We have to be aware that the beta1 and beta0 regression coefficients of a market model of a stock CAN MOVE over time. This is the reason why we always see or calculate the standard error of the beta0 and beta1 in a regression. Remember that the standard error in the context of a regression is the standard deviation of the corresponding beta.

Then, how the estimated betas of a stock move over time? Is the beta1 of a stock stable or does it radically change over time?

We can use the roll_lm() function of the roll package to automatically run many regression models, one for different rolling time window. For example, to run many regressions with a 24-month rolling window for the Gruma monthly returns starting in 2010, you can do the following in R:

We get the monthly data of Gruma from 2010 to March, 2020:

# Start with a clean environment
rm(list=ls())
# Use getSymbols() to download data
getSymbols(c("GRUMAB.MX", "^MXX"), from="2010-01-01",
           to="2020-03-31", periodicity="monthly", src="yahoo")
## [1] "GRUMAB.MX" "^MXX"
# Calculate returns
r_GRUMA <- diff(log(Ad(GRUMAB.MX)))
r_MXX <- diff(log(Ad(MXX)))

Now we run the market regression model using windows of 24-month starting in January 2010. Then, R will run many regression models; one regression model for each 24-month window. If I have 10 years and 3 months of data, then I have about 123 months in my data set, so R will run 100 (123-24+1) regression models since there are 100 24-month windows from Jan 2010 to March 2020.

We need to install the roll R package (install it from RStudio/Packages). We will use the roll_lm() function of thie package, indicating the dependent and independent variables of the regression model (in that order: x, y) as vectors or matrices, as well as size of the windows. We can store the resulting data in a new object:

# Load library
library(roll)
# roll_lm() receives only vectors and matrices, so I coerce the data of returns
rollmktmdl <- roll_lm(as.vector(r_MXX), as.vector(r_GRUMA), width = 24)
# Look at the class of the resulting object
class(rollmktmdl)
## [1] "list"
# Notice the elements of the list object
names(rollmktmdl)
## [1] "coefficients" "r.squared"    "std.error"

As we are interested in the coefficients, we will create an object that contains them:

rolling_betas <- rollmktmdl$coefficients
# The columns have weird names.
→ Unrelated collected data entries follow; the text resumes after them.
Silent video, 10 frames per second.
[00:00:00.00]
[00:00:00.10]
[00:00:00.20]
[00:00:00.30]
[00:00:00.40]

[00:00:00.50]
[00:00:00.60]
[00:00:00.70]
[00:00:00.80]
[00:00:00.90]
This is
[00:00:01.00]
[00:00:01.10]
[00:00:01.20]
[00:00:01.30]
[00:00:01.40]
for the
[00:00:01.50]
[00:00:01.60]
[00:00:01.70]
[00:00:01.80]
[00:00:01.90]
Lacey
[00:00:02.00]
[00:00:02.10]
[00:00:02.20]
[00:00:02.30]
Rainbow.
Let's change them
colnames(rolling_betas) <- c("b0", "b1")

If you use View() to take a look at the coefficients, you will notice that the first 24 rows contain NA values. This is because the first 24 rows were taken in the first window and there was no prior information to compute the regression model for these values.
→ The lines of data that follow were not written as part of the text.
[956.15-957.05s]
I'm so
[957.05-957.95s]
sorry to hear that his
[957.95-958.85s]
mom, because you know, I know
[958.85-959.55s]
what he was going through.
The roll_lm() function returns the coefficients as vectors. However, we are working with time series, so we have to change the class of the coefficients object (rolling_betas).
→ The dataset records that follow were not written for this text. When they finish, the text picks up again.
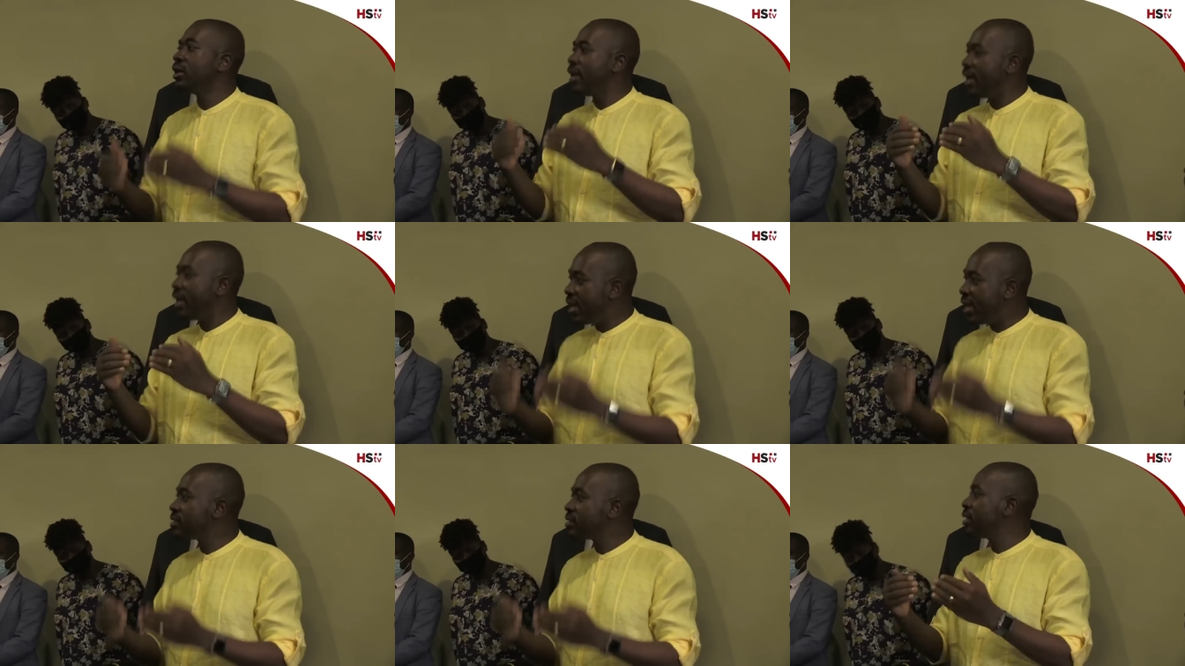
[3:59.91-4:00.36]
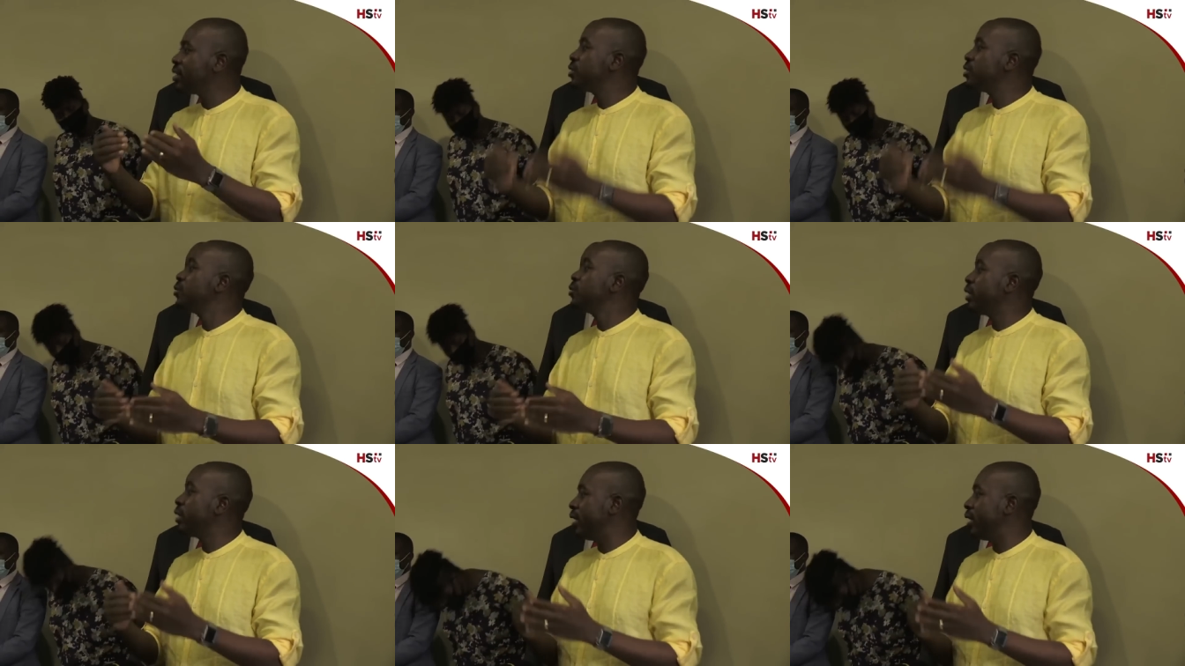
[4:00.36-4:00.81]
as a
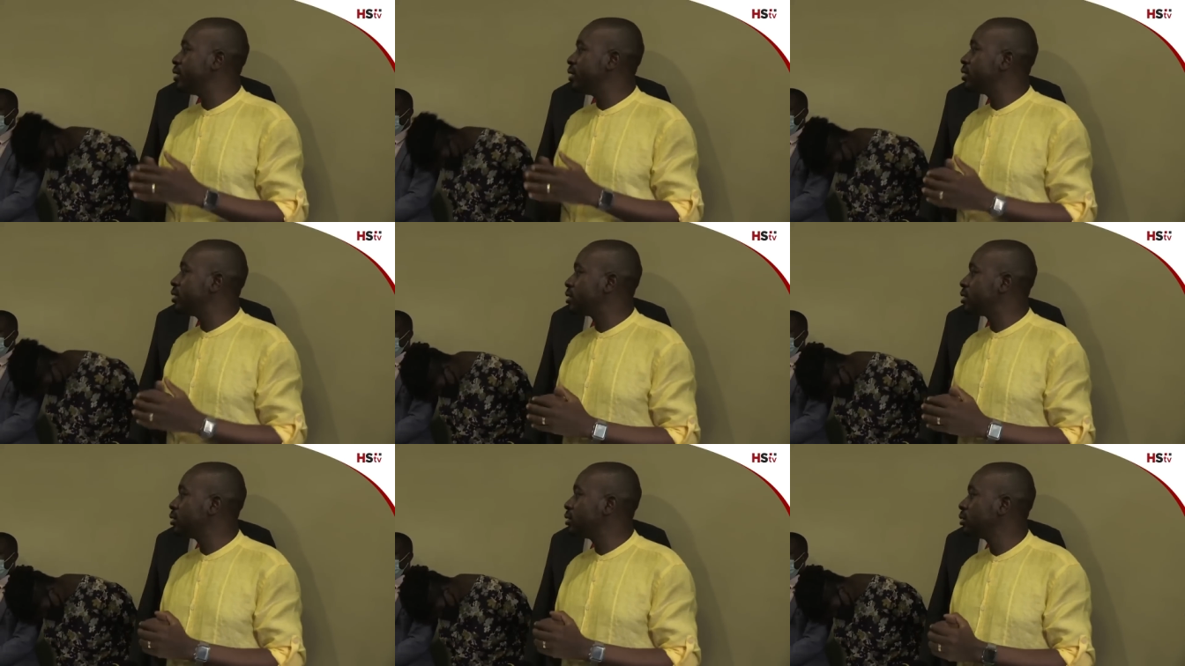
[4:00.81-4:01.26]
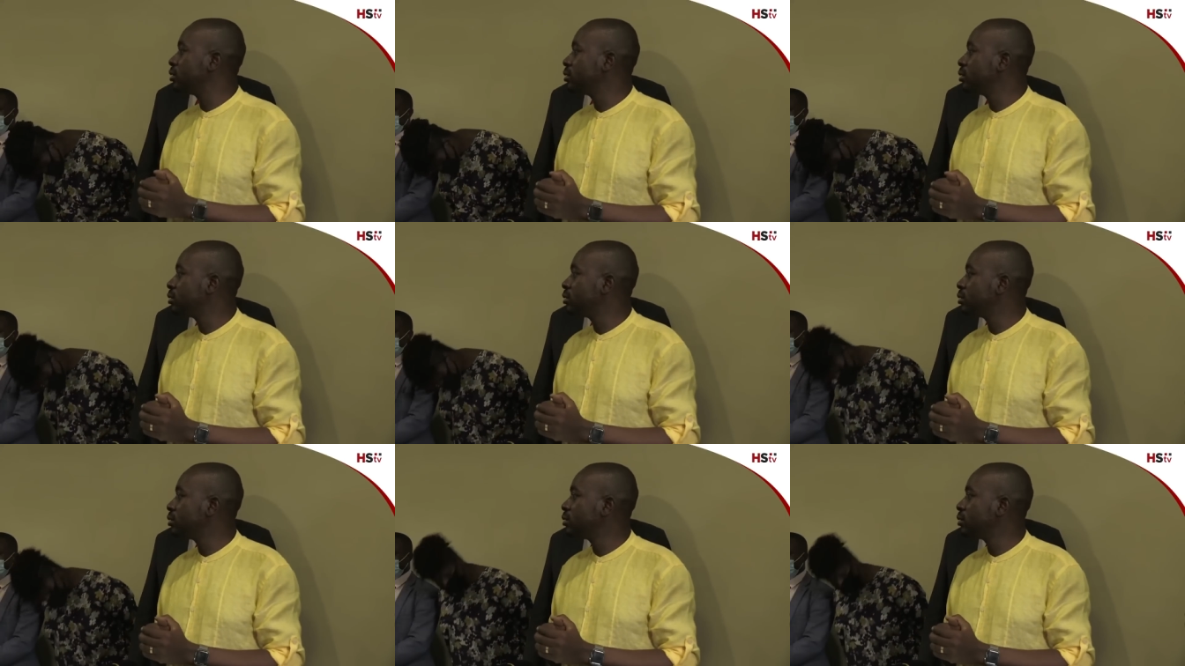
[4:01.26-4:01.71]
new entity,
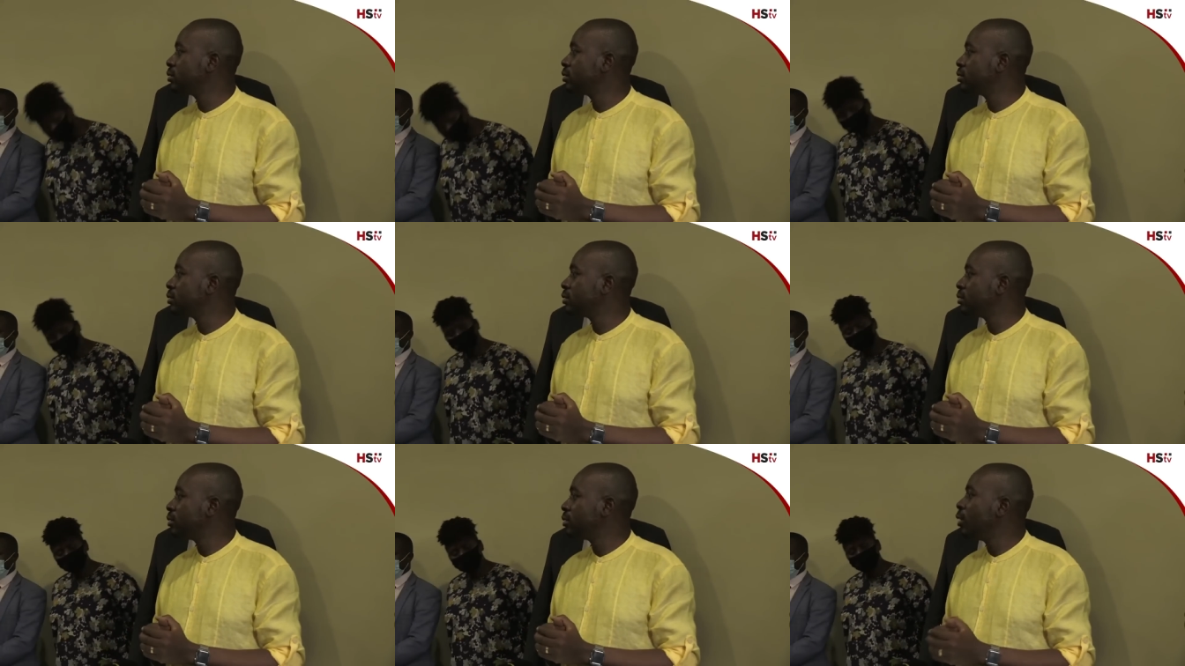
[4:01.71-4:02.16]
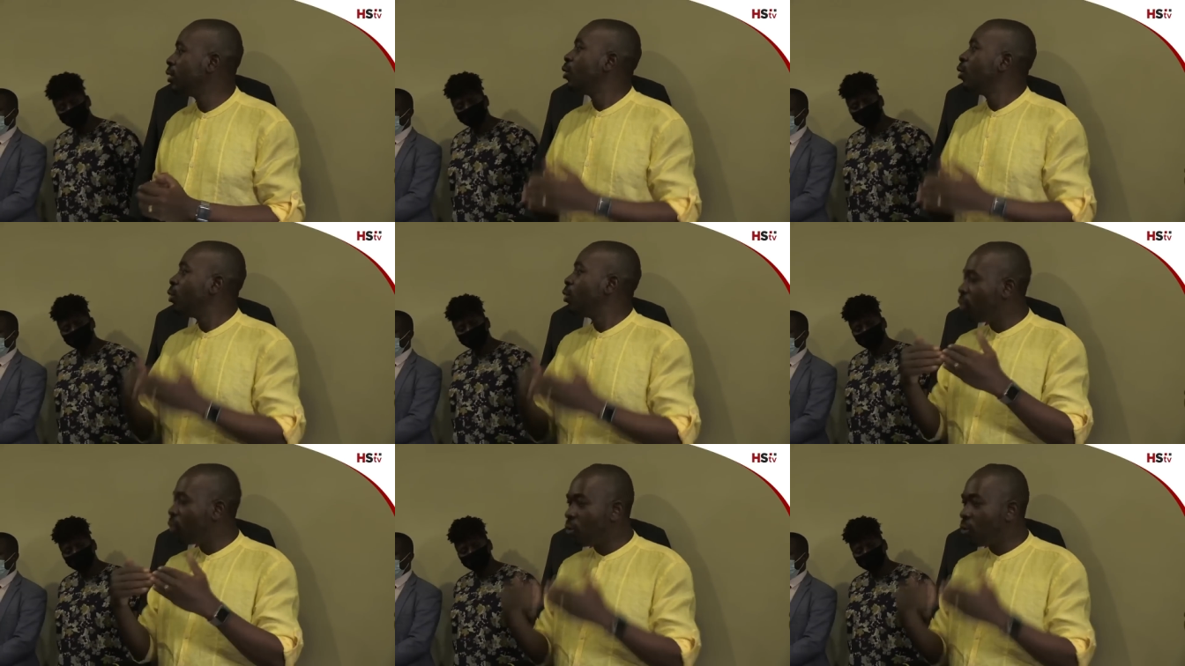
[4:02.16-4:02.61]

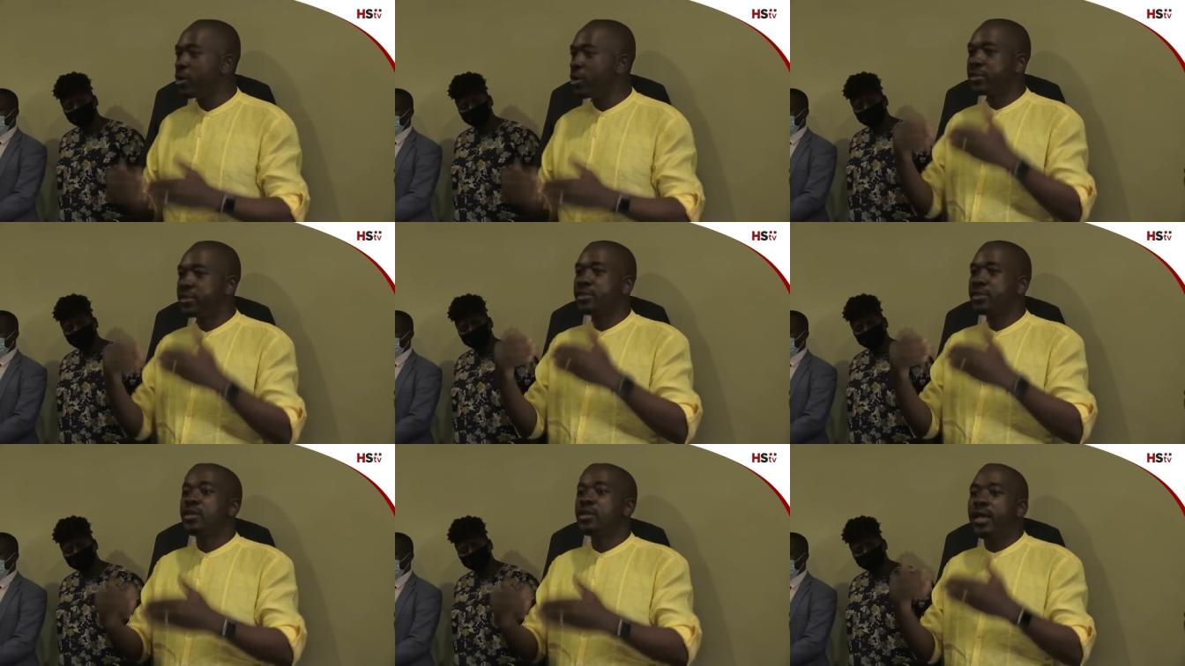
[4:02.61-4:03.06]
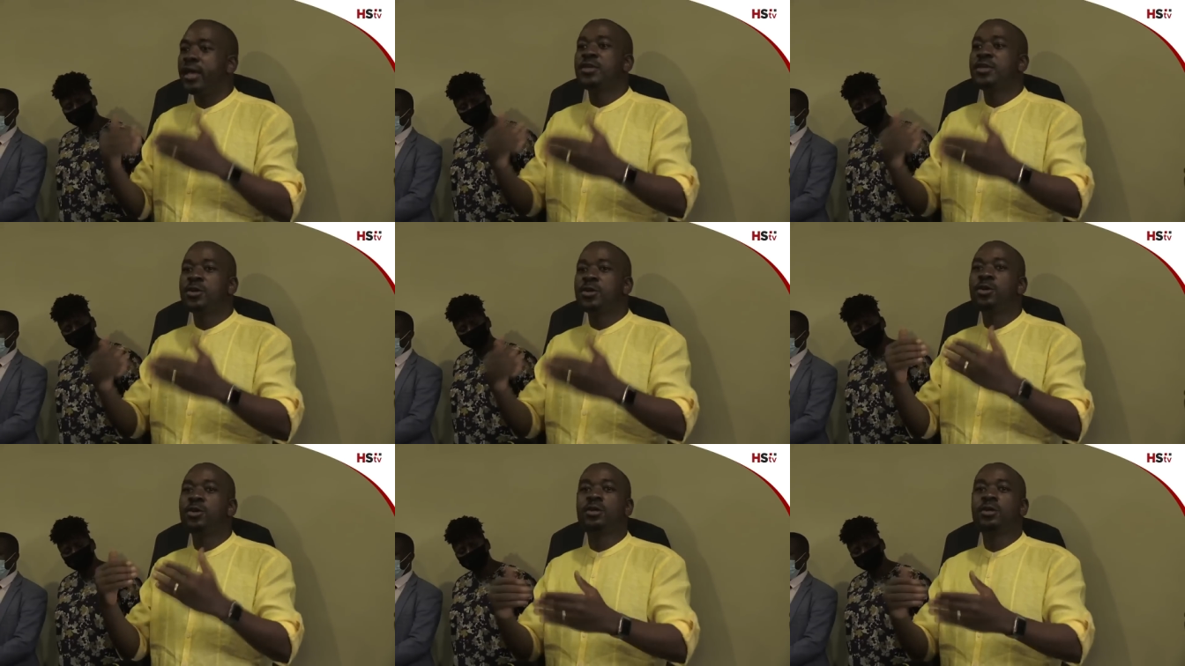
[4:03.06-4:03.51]
with a
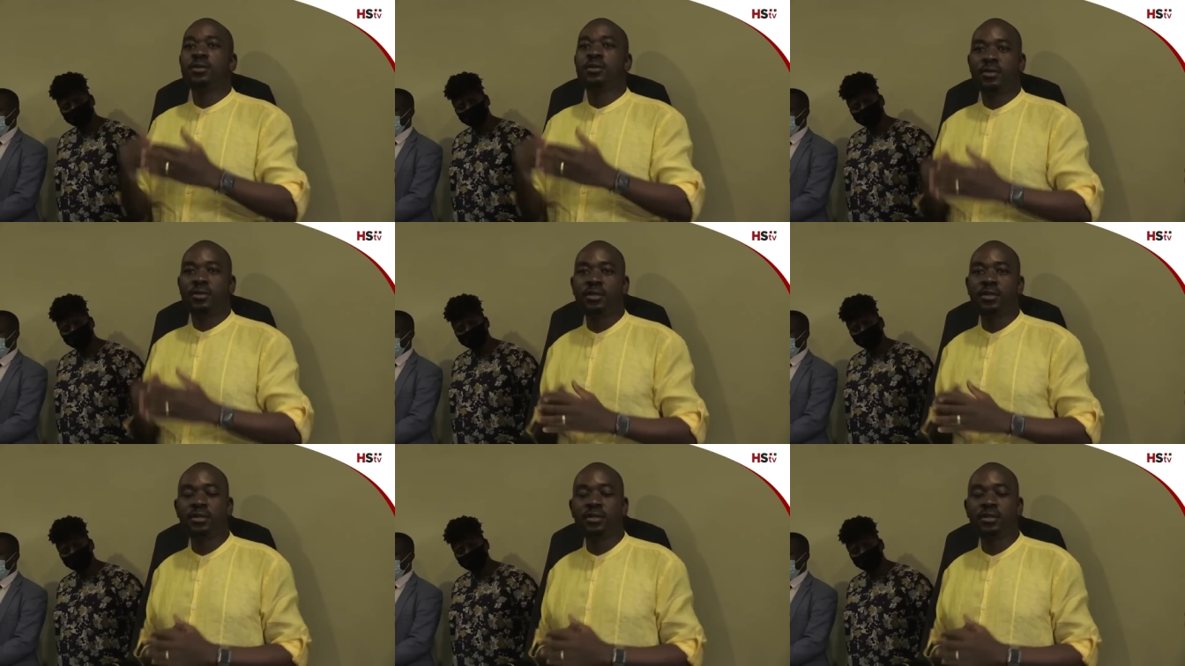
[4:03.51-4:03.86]
new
rolling_betas <- xts(rolling_betas, order.by = index(r_GRUMA))
# Now rolling_betas is an xts object

I graph the beta1 of Gruma for the 100 24-month windows (windows ending in 2012 to 2020):

plot(rolling_betas$b1, main = "Moving beta1 for Gruma stock", ylab = "Beta 1")

You have to INTERPRET THIS GRAPH (respond in your R script)

I can also see how beta0 moves over time in the 100 24-month windows:

plot(rolling_betas$b0, main = "Moving beta0 for Gruma stock", ylab = "Beta 0")

You have to INTERPRET THIS GRAPH (respond in your R script)

5 Reading

Read again: Basics of Linear Regression Models.

6 Quiz 5 and W5 submission

Go to Canvas and respond Quiz 5 about Basics of Return and Risk. You will be able to try this quiz up to 3 times. Questions in this Quiz are related to concepts of the readings related to this Workshop. The grade of this Workshop will be the following:

  • Complete (100%): If you submit an ORIGINAL and COMPLETE HTML file with all the activities, with your notes, and with your OWN RESPONSES to questions
  • Incomplete (75%): If you submit an ORIGINAL HTML file with ALL the activities but you did NOT RESPOND to the questions and/or you did not do all activities and respond to some of the questions.
  • Very Incomplete (10%-70%): If you complete from 10% to 75% of the workshop or you completed more but parts of your work is a copy-paste from other workshops.
  • Not submitted (0%) Remember that you have to submit your .html file through Canvas BEFORE NEXT CLASS.